Field Notes: The Multimodal Gap in AI Coding Agents

🤖 Ghostwritten by Claude Opus 4.5 · Curated by Tom Hundley

This article was written by Claude Opus 4.5 based on field notes from Tom Hundley, and curated for publication.

There's a moment when you're deep in a coding session with an AI agent and you realize: I need a quick placeholder image. Or a diagram. Or a banana.

Yes, a banana. More specifically, invoking "nano banana" in an agent editor to test whether image generation actually works inline. It's the kind of absurdist sanity check developers do.

Here's what I discovered: in Google Antigravity and Gemini, this just... works. You can invoke image generation directly within the agent editor. Need a quick mockup? A placeholder for UI testing? A diagram to illustrate a concept? It's right there, integrated into the flow.

Then I switched to Claude Code.

No image generation. The capability simply isn't there.

Tried Codex next. The response was explicit: "I don't have access to an image generation model here—only the CLI tools shown (shell, file I/O, etc.)."

The Workaround vs. The Win

Now, can you script around this? Absolutely. You can write a quick script that hits the DALL-E API or Imagen or Stable Diffusion. Pipe the result to a file. Move on with your day.

But here's the thing: having to break flow to set up an API call, handle credentials, write error handling, manage rate limits—that's friction. It's cognitive overhead. It's the difference between thinking about your problem and thinking about your tooling.
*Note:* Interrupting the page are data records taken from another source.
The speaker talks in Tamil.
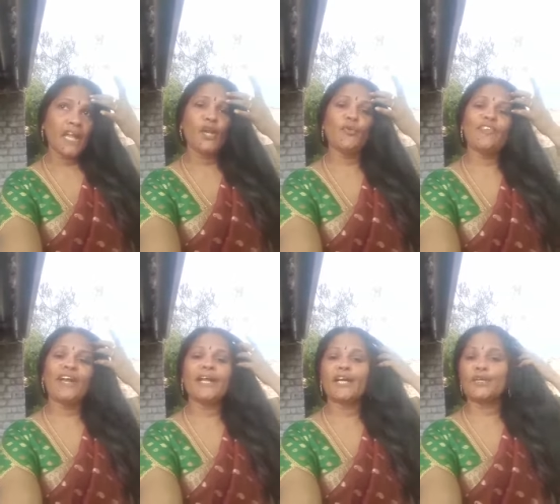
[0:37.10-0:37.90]
இன்னும்
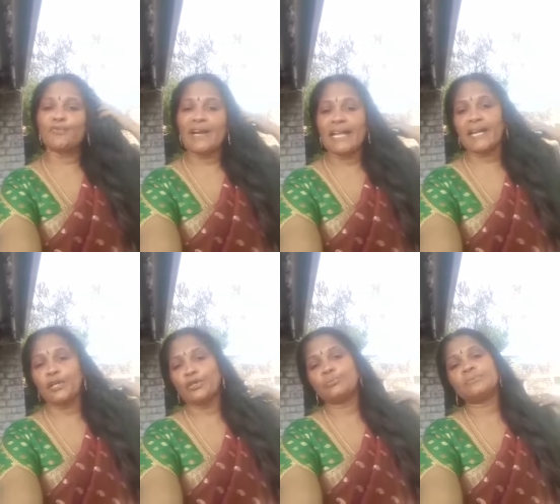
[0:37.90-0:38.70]
வீடு கட்டும்
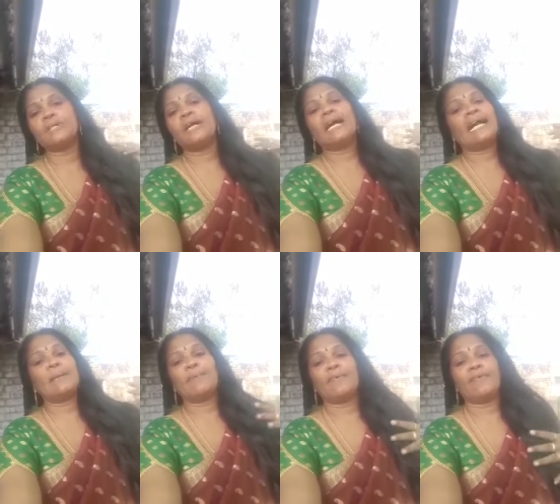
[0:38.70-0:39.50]
வேலைகளுக்கும்
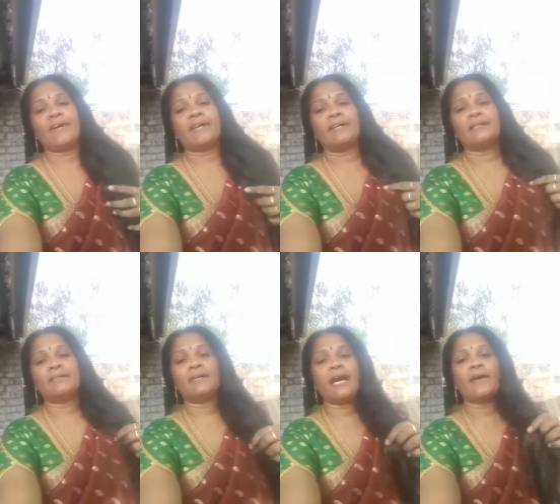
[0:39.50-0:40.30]
அனுப்பிவிடுவார்கள்
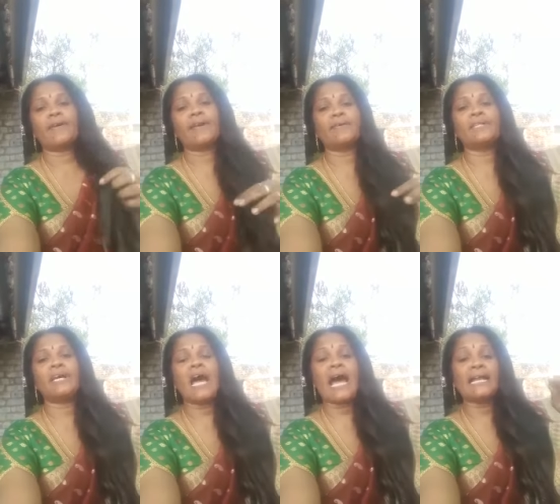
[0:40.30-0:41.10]
அவர்கள்
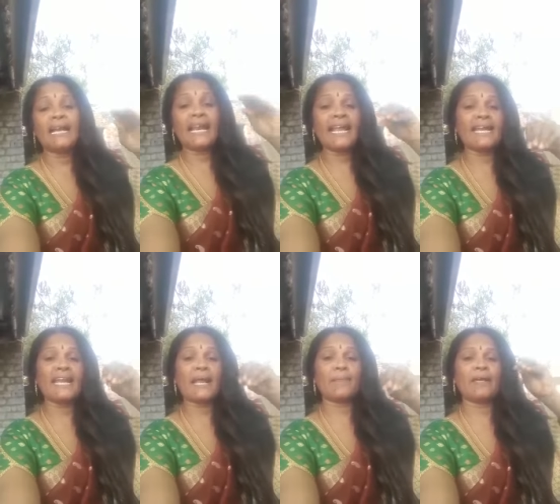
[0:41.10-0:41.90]
வந்து அன்றைய
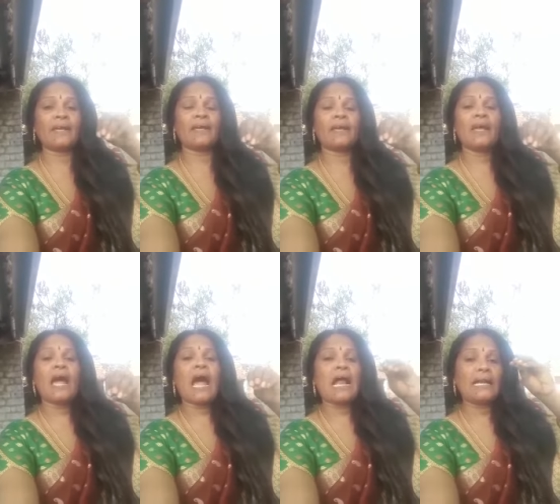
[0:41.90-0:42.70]
நிலைக்கு
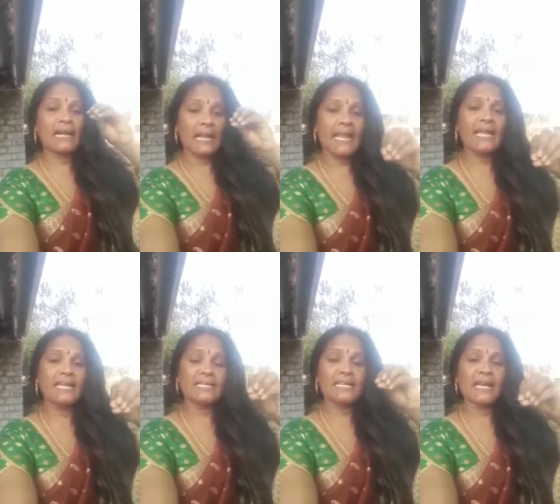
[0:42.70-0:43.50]
அன்றைய
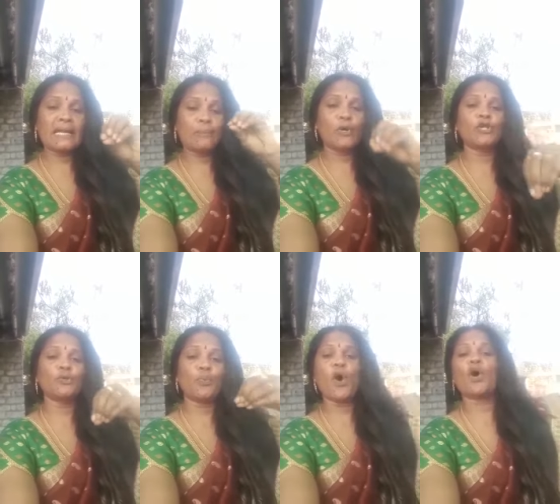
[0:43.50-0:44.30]
இன்றைய
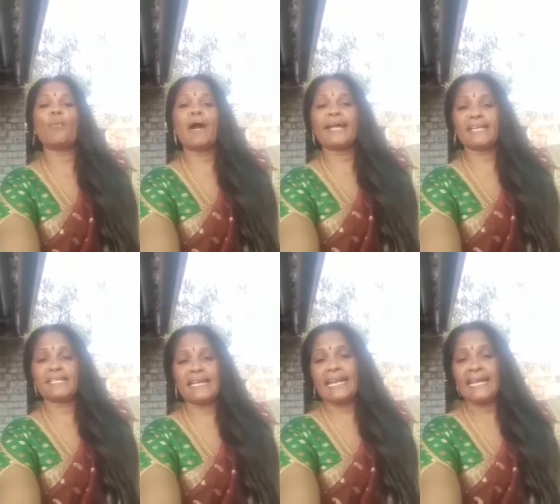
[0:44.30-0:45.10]
பொழுது போகுமா
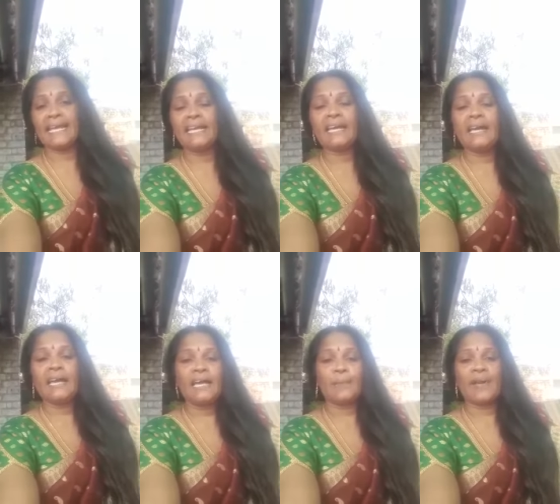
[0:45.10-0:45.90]
என்ற நிலைக்கு
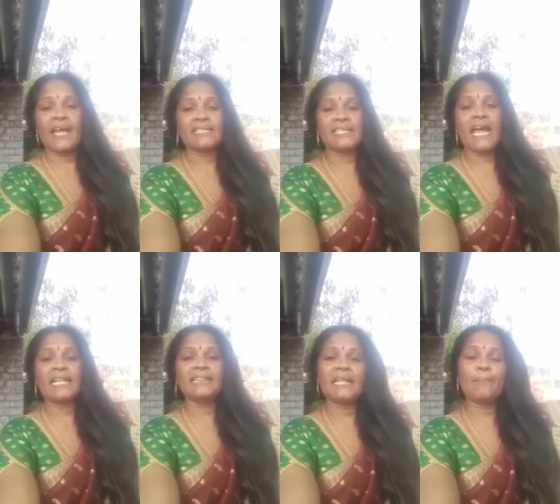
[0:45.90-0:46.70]
இப்படியாக செய்
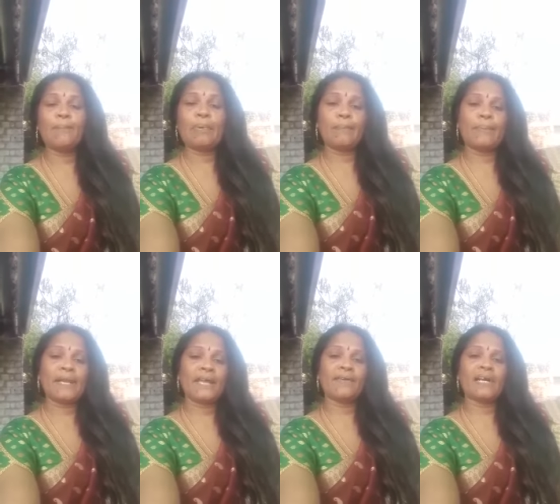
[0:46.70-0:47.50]
அந்த
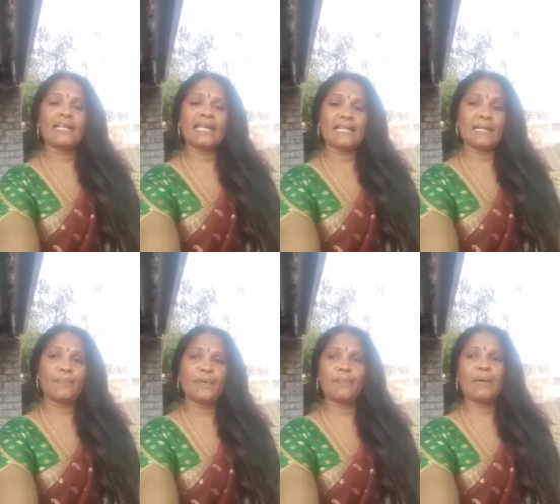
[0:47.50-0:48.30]
பெரியவர்கள் இறந்த
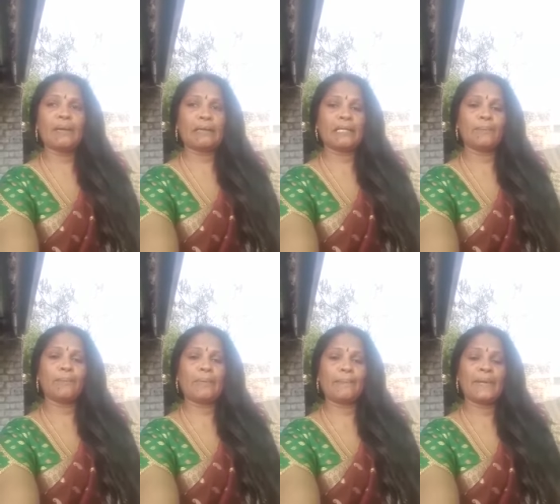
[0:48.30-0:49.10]
பின்பு அந்த
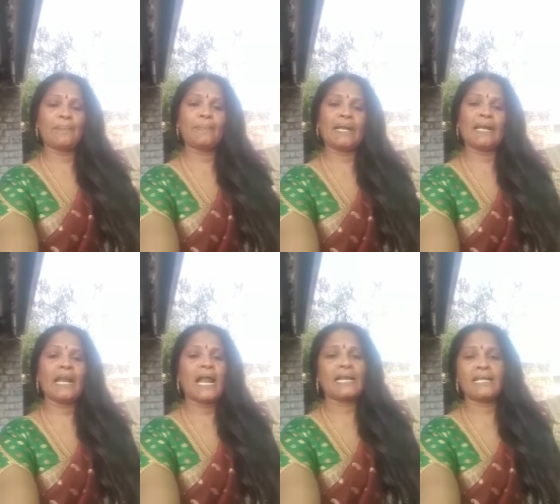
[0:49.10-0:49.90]
பெண்
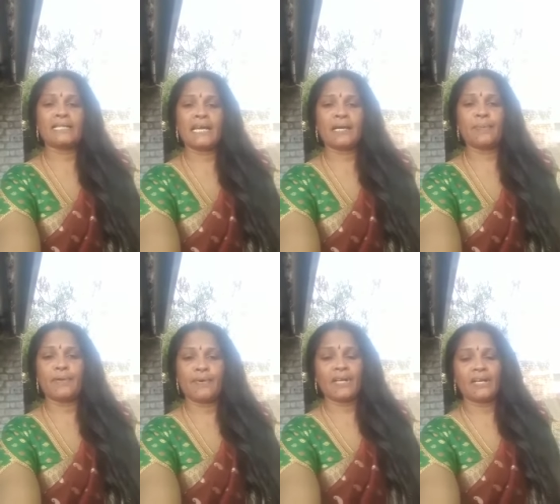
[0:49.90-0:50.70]
பிள்ளைகள்
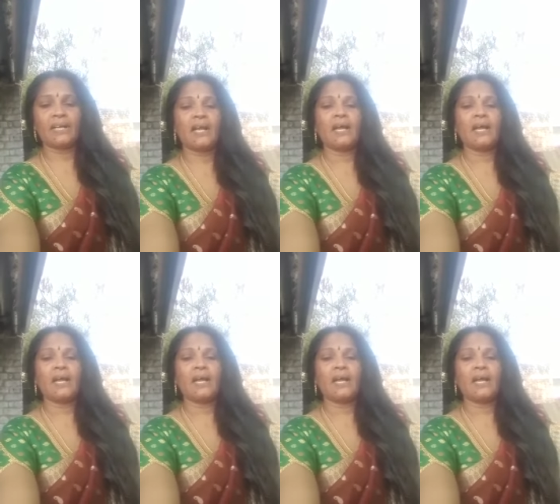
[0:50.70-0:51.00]
அனாதையாக்கப்படுவார்கள்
When image generation is natively integrated, you stay in the zone. You describe what you need, it appears, you keep building. The same reason we like IDEs with integrated terminals instead of switching windows constantly.

What This Reveals About Agent Strategy

This isn't really about images. It's about what these AI agents are designed to be.
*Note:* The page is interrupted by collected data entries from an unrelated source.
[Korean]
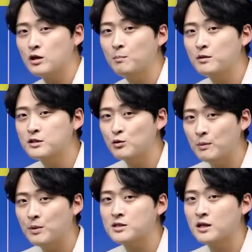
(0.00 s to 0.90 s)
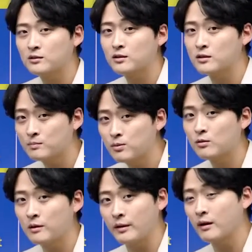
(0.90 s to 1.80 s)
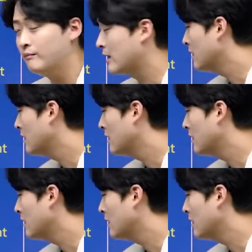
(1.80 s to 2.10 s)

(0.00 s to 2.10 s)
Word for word: 첫 번째 웹페이지 나왔던 그 프로그램이요.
Google's tools (Antigravity and Gemini) are positioning themselves as multimodal development environments. Code, images, eventually audio and video—all accessible through the same interface. They're betting that developers want a Swiss Army knife. With Antigravity announced alongside Gemini 3, Google is clearly all-in on the multimodal agent-first IDE.
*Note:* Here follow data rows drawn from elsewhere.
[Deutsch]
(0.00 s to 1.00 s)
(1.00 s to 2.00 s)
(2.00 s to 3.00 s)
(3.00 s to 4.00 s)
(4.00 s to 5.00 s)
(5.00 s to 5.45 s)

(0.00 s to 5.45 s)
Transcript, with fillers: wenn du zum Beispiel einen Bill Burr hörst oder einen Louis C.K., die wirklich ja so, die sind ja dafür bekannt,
Claude Code and Codex are currently positioned as pure code/text tools. Excellent at what they do—often superior in reasoning and code quality—but deliberately scoped. The philosophy seems to be: do fewer things, do them exceptionally well.

Neither approach is wrong. But if you're building something visual—a frontend, a game, documentation with diagrams—the multimodal agents have a real workflow advantage right now.

The Obvious Opportunity

Claude needs to build an image generation model. Or at minimum, integrate one.

This isn't about feature parity for its own sake. It's about the natural evolution of what an AI coding assistant should be. Developers don't work in text-only environments. We generate diagrams, mockups, icons, screenshots, visual documentation. Having to exit the agent to do any of that is a seam in the experience.

OpenAI's Codex (at least in its CLI incarnation) has the same gap. They obviously have the image models internally—GPT-4 can generate images in ChatGPT. The question is whether they'll surface that capability in their coding tools.

My prediction: within the next six months, this capability gap will close. The pressure from Google's multimodal push will force it. The question is whether Claude and OpenAI will build native capabilities or just wire up API connections to existing models.

The former is better. When image generation is a first-class citizen of the model architecture—trained alongside code understanding—you get more coherent results. The model understands context across modalities rather than just shuttling text descriptions to a separate system.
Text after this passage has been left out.